If clergy are too busy for God, they are too busy, period.  We cannot preach that we refuse to practice.  We cannot judge those too busy for church when we are too busy with church.  We need to hold one another accountable to healthy and centered practices (rather than payment of apportionments and increased worship attendance).  We need to remember who we are and get our priorities in order.  Make room for God.  Take time to be holy.

11 replies

  1. Dan, as usual your honesty and your awareness of what is needed for United Methodists to grow spiritually has helped challenge and help me. Thank you.

  2. Dan, I think that the temptation in this is to preach about instead of from. To preach with words that do not mesh with actions about some perceived need instead of from an experience of pain or practice. To “preach at” instead of to worship with in daily living and being. Thanks for the push to continue.

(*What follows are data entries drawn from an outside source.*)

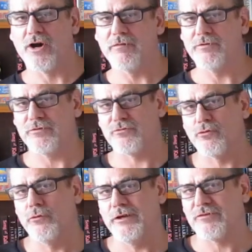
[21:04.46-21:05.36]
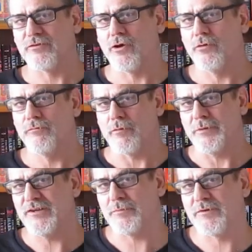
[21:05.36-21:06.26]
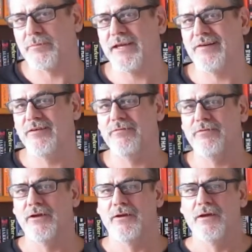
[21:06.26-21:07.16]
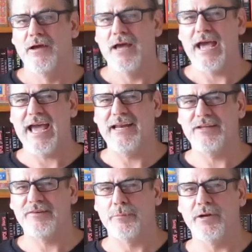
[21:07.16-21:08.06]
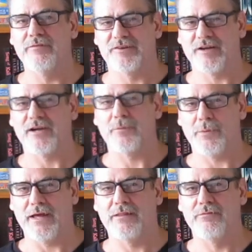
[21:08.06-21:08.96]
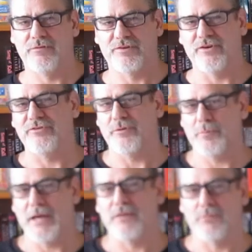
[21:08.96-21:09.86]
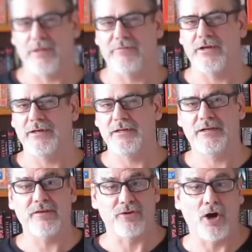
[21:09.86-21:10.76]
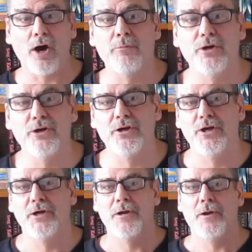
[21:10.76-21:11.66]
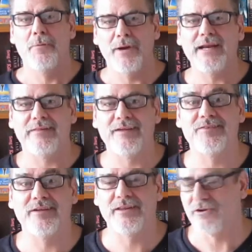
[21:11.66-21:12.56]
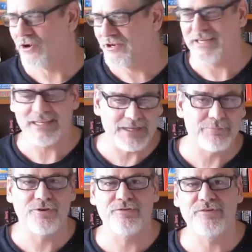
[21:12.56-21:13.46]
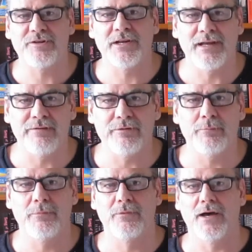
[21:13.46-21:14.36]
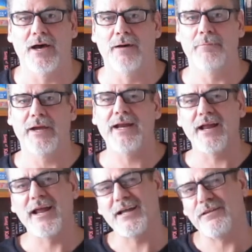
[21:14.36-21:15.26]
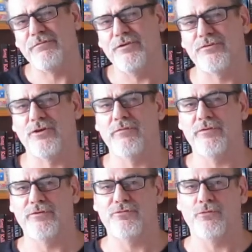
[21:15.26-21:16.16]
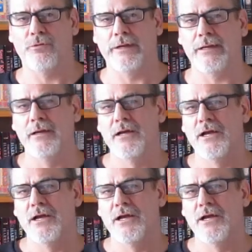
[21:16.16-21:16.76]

half of the story is told from his perspective, and he's a bit of a psychopath, sociopath, whatever. And he doesn't harm her, but he thinks that the longer he keeps her, she's going to love him. And I like the first half of the story.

  3. Lay folks are not off the hook here, just because Dan is focusing on clergy in the latter portion of this post. If the church is truly to change it will have to be pushed along by the laity. Too many laity get burned out as well because others won’t step up and help. IF we can divide the work more justly we can ALL have more time for God.

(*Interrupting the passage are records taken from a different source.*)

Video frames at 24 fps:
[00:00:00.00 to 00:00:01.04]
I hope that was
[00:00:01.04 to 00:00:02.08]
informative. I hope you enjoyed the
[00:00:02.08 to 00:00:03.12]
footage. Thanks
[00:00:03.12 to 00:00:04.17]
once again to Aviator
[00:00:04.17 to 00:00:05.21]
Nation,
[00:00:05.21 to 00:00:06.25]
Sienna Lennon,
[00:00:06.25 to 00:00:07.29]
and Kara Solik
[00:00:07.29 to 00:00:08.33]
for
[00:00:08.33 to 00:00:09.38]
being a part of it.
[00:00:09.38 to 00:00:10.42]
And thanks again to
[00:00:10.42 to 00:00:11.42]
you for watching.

  4. As a lifetime Methodist laity who hit the “edge of the abyss”, wondering where God was, I am starting to push for more accountabliity/expectations of members as to is what is needed to truly walk the talk and also give laity the feeling that they are extremely important in the ministry, can accomplish something and have a say in defining who the church is. Although I am at “the bottom of the heap”, I have also had the realization that water starts boiling on the bottom. Amazingly enough, I was handed a means of introducing the concept of accountability to the entire congregation, in writing, and to date it is sprouting wings and is taking flight–amazing what a lowly typist can accomplish–I feel more effective in this role than as a committee member. The word “community” is also a new favorite term of mine. You have been a huge motivator.

  5. Agreed. I attened Faith Alive a week ago and the Bishop talked about the importance of Sabbath – taking time for ourselves in relationship with God. It is not only clergy who suffer. As a lay person who has served in choir and taught Sunday School, I get home from church and certainly do NOT feel as though I have had a Sabbath.
    I consider taking time for prayer, reading, meditation the same as tithing. I set aside my tithe before I pay any other bills. I find I do not suffer financially by doing it this way. The same with my time. My prayer/devotion/study/meditation time is first thing in the morning. I MAKE time for it and therefore I do it!